ChatGPT bot image that can hear and talk

There are three main features being given to ChatGPT:

  1. Speaking
  2. Hearing
  3. and Seeing

These new upgrades introduce new voice and image capabilities within ChatGPT. This launch provides a new interface to interact with chatGPT by allowing you to have a voice conversation to show exactly what you’re talking about as well as presenting the AI bot with an image interface.

Is this another AI advancement to be worried about?

ChatGPT’s Speaking and Hearing

What is it?

The main innovation is the ability to communicate with ChatGPT by using your voice to have a back-and-forth conversation. This allows you to use a Siri-like interface where you speak to the device then the Chatbot will have a clever reply to your input. This new feature utilizes a new text-to-speech model as well as an open-source speech recognition system called Whisper.

To use it, simply prompt it similar to how you would use text prompts then wait for the chatbot to respond with its new voice.

The only users who have the ability to use this voice option are those with Plus or Enterprise subscriptions and those with the ChatGPT mobile app.

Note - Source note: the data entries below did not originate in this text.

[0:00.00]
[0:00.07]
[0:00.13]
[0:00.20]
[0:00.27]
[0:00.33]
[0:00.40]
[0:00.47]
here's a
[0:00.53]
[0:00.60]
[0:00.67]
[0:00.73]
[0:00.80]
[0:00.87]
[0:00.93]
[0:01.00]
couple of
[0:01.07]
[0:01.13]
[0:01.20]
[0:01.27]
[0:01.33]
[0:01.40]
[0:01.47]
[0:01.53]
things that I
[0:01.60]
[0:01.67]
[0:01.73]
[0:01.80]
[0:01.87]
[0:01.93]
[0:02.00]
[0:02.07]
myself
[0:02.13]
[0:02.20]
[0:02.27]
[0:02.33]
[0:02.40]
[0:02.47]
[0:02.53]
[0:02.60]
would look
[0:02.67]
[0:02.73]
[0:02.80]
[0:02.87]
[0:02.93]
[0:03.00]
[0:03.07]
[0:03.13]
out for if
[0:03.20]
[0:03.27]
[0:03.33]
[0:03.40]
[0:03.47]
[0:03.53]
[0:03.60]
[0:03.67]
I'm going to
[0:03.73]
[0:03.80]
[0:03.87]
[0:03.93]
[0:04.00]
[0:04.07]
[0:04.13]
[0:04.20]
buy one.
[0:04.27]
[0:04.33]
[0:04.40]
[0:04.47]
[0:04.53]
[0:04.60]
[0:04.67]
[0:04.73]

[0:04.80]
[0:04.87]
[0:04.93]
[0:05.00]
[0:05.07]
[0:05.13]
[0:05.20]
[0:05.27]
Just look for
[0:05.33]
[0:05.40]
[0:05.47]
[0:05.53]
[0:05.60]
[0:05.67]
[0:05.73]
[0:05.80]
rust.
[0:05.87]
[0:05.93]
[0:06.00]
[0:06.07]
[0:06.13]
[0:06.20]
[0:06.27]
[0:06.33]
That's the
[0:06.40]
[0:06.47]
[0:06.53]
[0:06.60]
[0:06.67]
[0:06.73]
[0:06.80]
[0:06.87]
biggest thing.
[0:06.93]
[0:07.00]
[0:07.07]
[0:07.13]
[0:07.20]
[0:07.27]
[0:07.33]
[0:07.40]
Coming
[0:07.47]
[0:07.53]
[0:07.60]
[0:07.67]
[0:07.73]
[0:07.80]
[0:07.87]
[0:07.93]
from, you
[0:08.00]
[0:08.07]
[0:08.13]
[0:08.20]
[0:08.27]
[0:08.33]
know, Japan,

Bringing Vision to ChatGPT

Another worthy addition to ChatGPT is the ability to show the bot images. Image input within the app allows users to chat about an image. This seems to be an important step for AI advancement by breaking the barrier from text to the physical world.

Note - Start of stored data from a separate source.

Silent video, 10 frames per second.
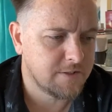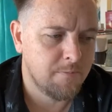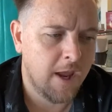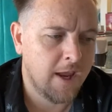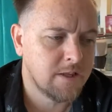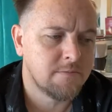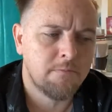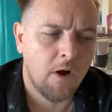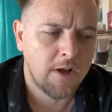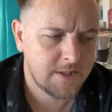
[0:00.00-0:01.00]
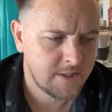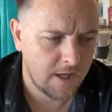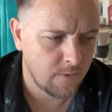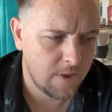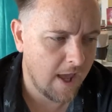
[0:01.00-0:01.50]
man's
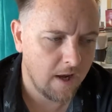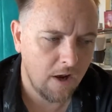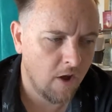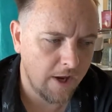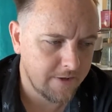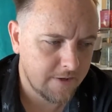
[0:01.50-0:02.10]
mindset without light.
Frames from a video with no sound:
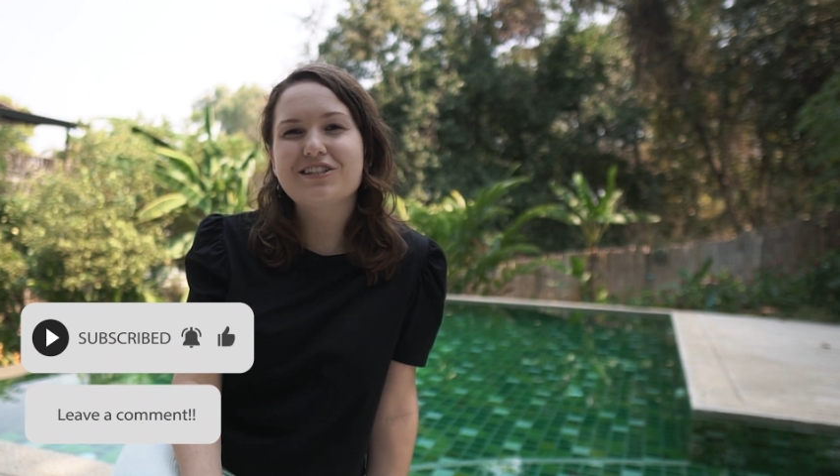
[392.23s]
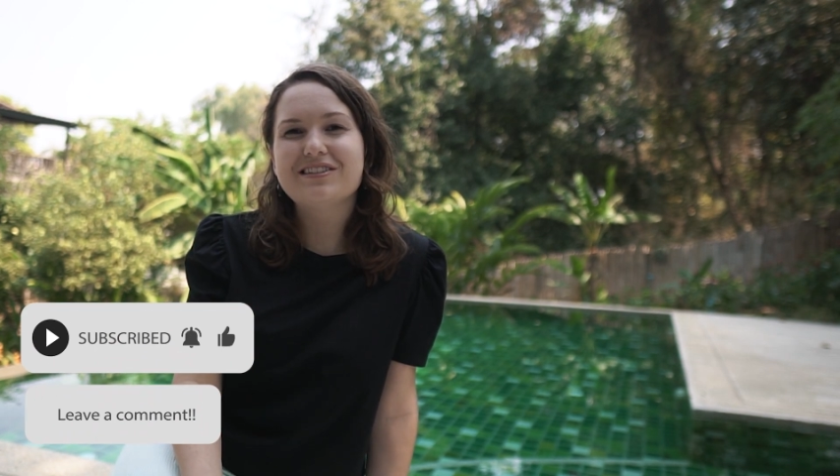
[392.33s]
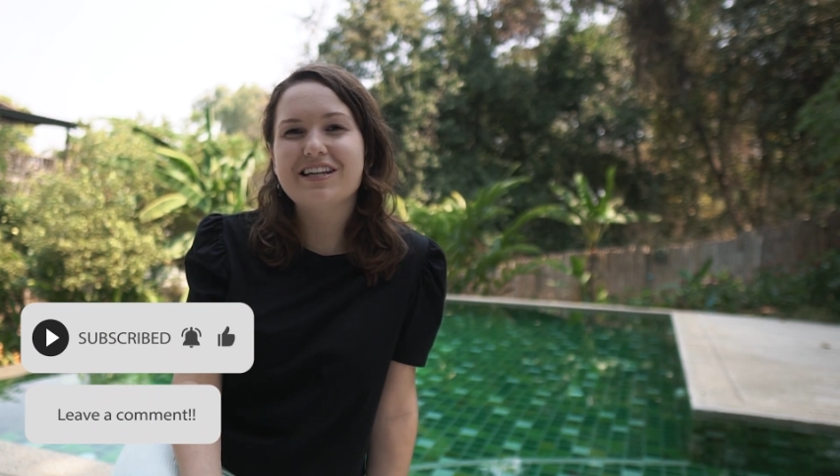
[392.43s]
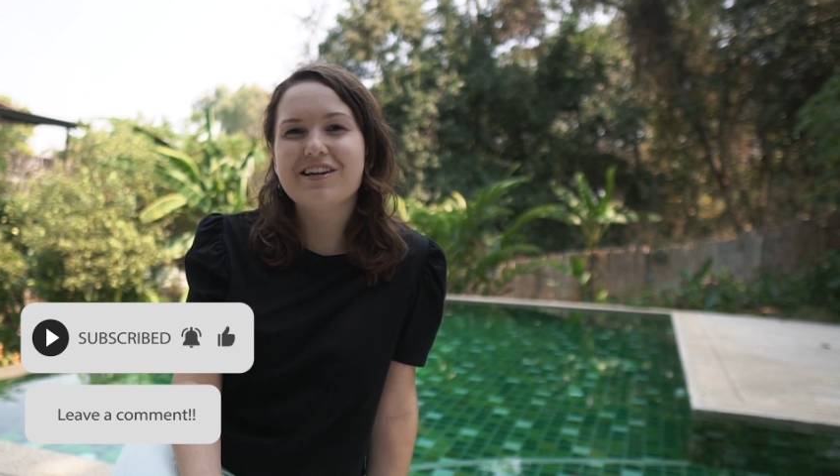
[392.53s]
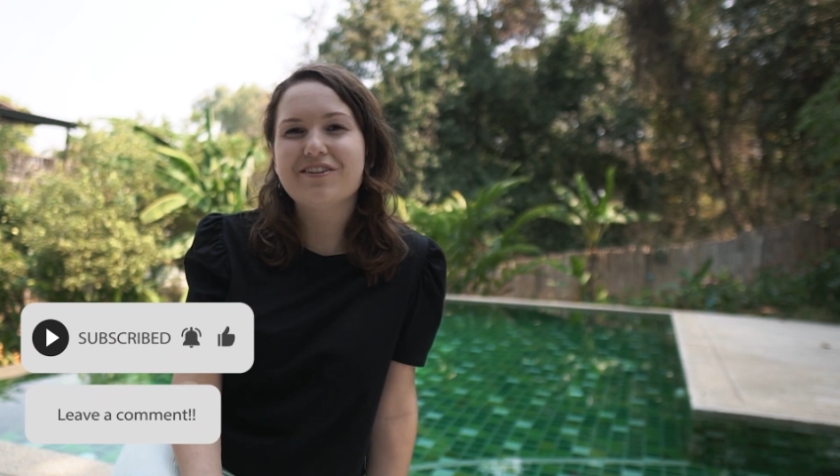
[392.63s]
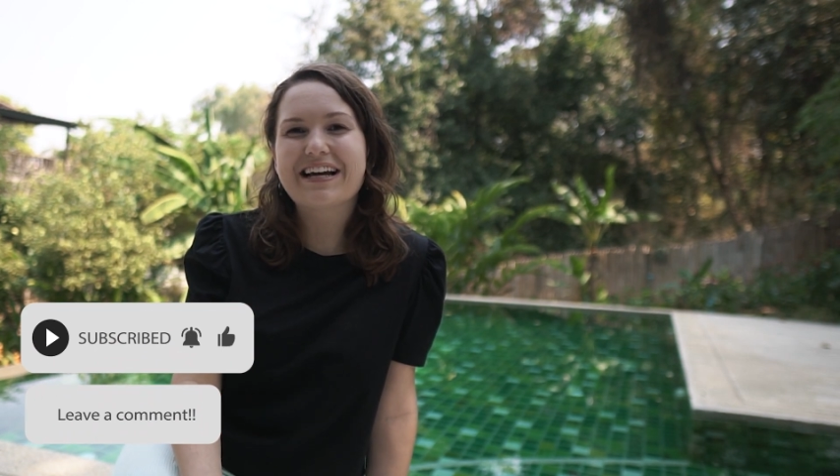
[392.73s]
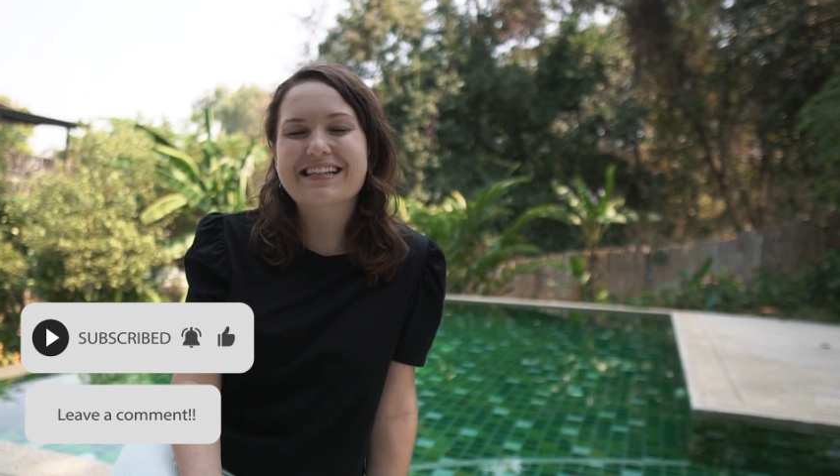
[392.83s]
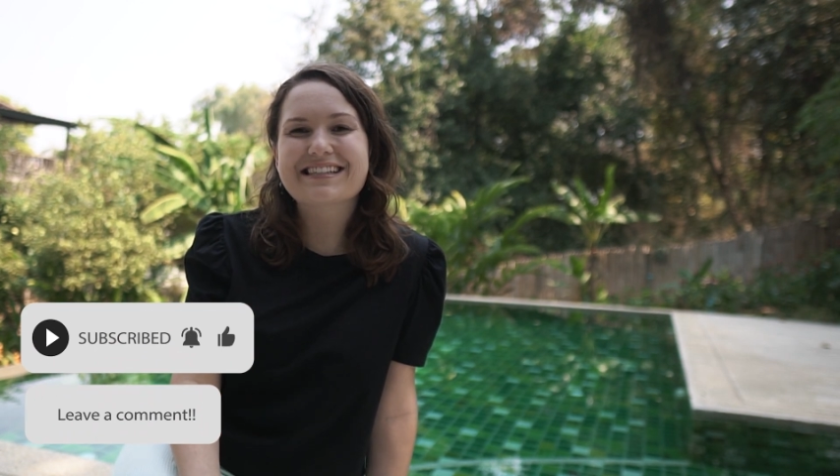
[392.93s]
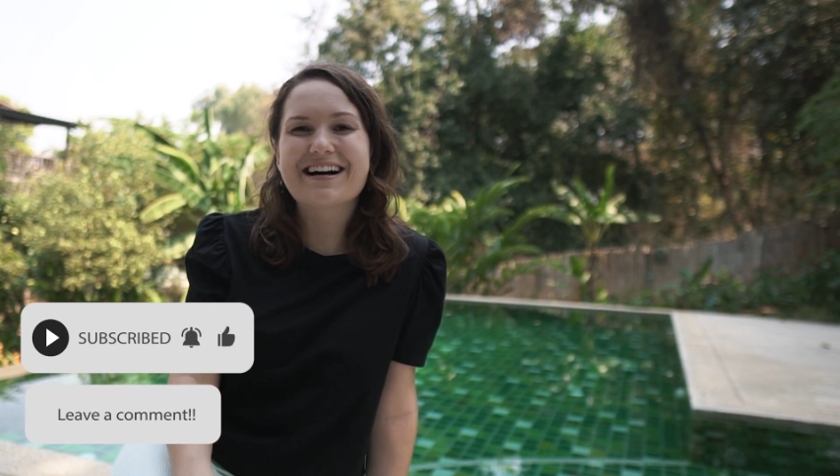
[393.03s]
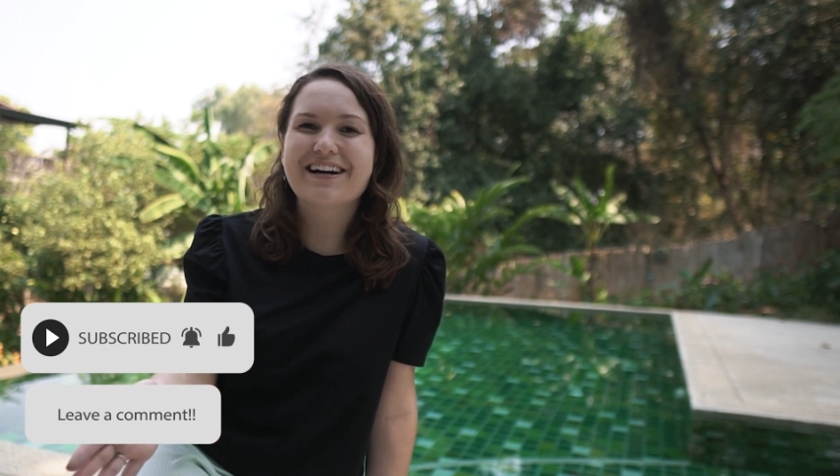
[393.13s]
to seeing you
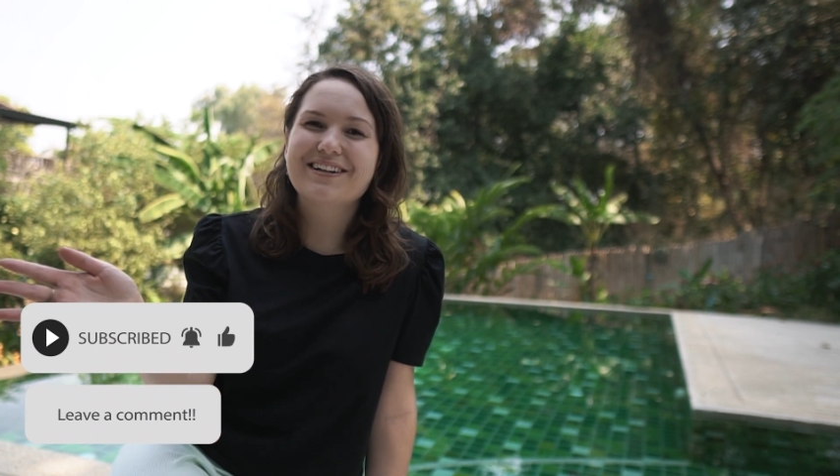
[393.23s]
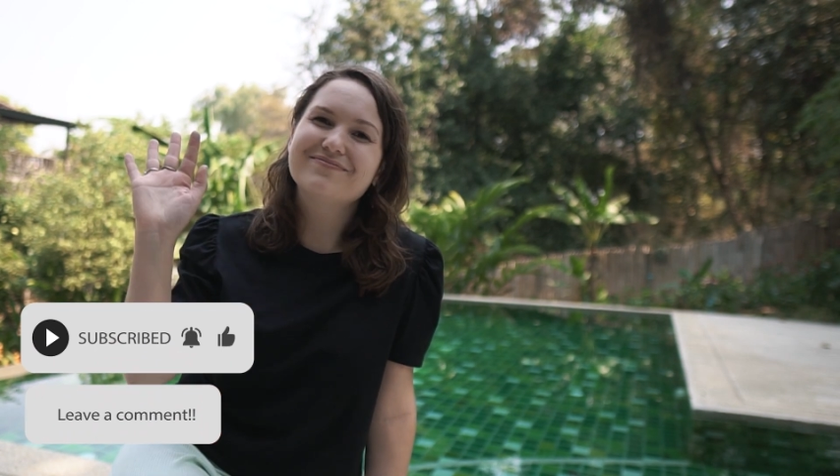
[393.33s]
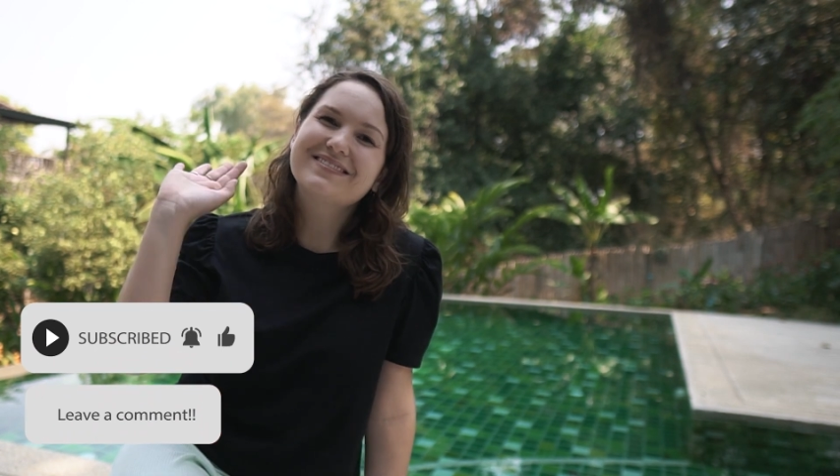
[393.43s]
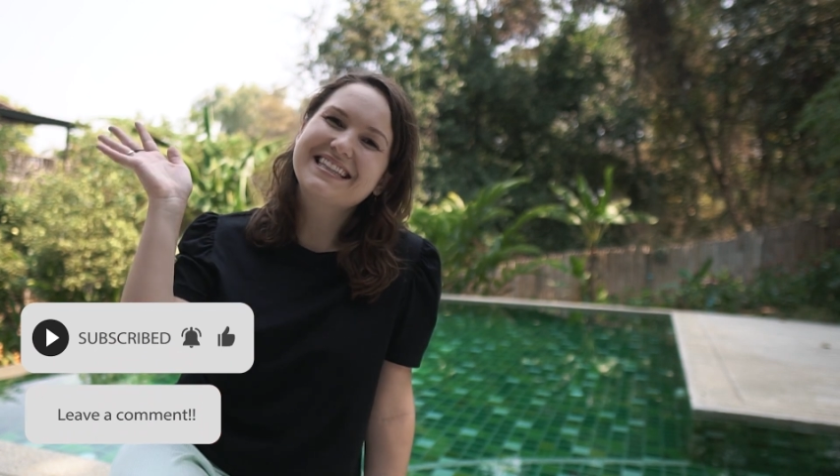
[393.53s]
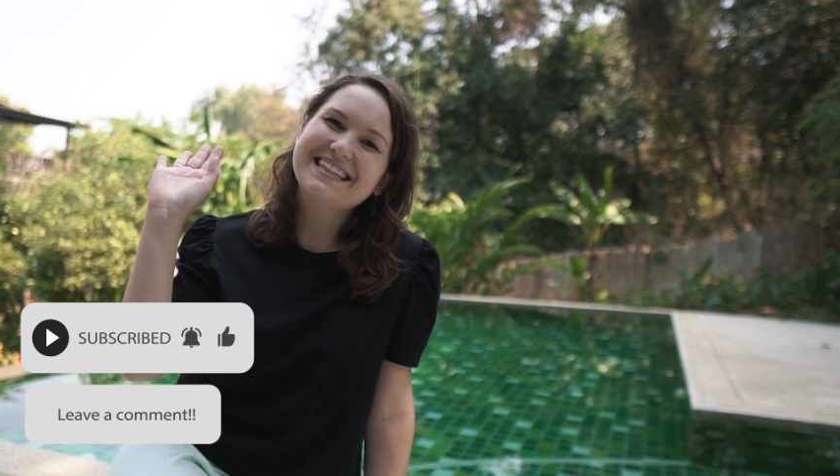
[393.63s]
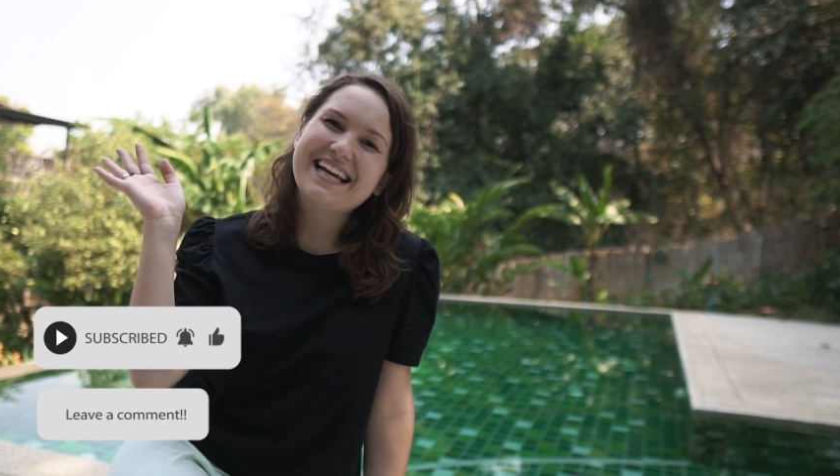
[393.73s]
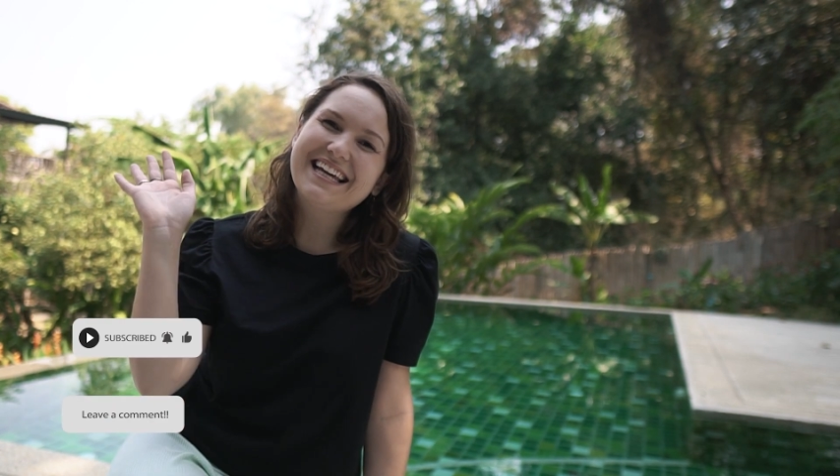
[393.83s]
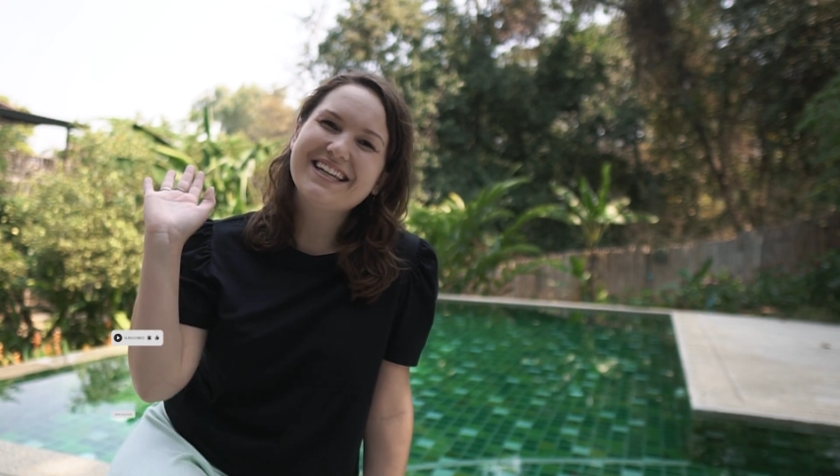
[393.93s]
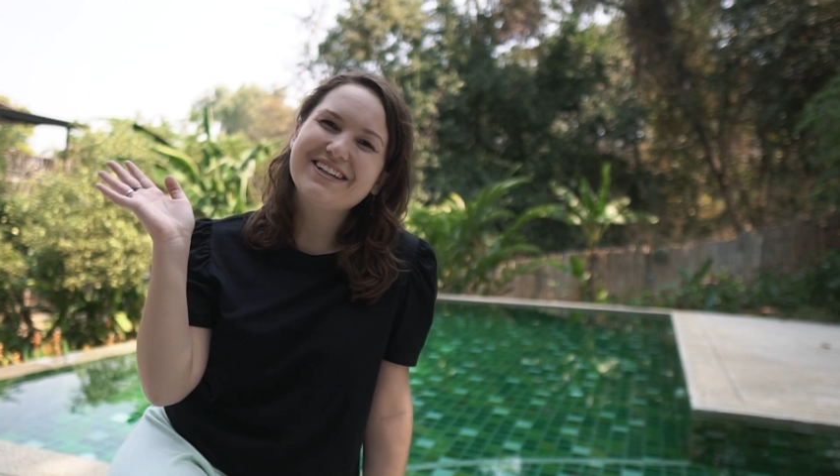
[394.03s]
next time. Thank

There is also the ability to focus on certain parts of the image by circling the image.

As with the voice feature, Image input is only given to users with a Plus or Enterprise subscription.

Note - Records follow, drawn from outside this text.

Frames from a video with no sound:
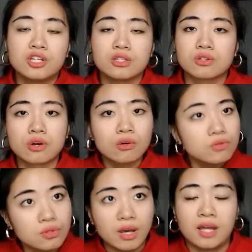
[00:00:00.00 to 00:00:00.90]
Just go
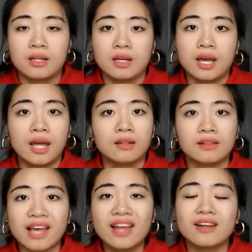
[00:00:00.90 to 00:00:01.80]
to any,
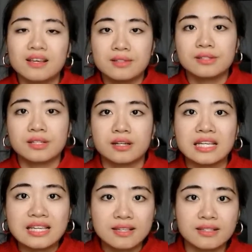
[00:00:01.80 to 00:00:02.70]
and that is
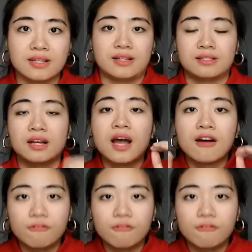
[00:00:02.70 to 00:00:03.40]
the easiest,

Potential use cases with voice and image input

The most important use cases with the new features mainly include improving your daily life. Being able to properly explain something with your voice will definitely speed up conversation time.

In regard to the image input, you will now have the ability to expand your reasoning or your observations by sharing a glimpse into the physical world.

There are also possibilities to make money with these new features. In the near future, many AI prompts will appear that will help in the process of using these features. Image or Voice prompts can be sold on AI marketplaces or even be sold with other various AI prompts.

Is it Safe?

Now the big question. How safe is allowing ChatGPT with voice and image input?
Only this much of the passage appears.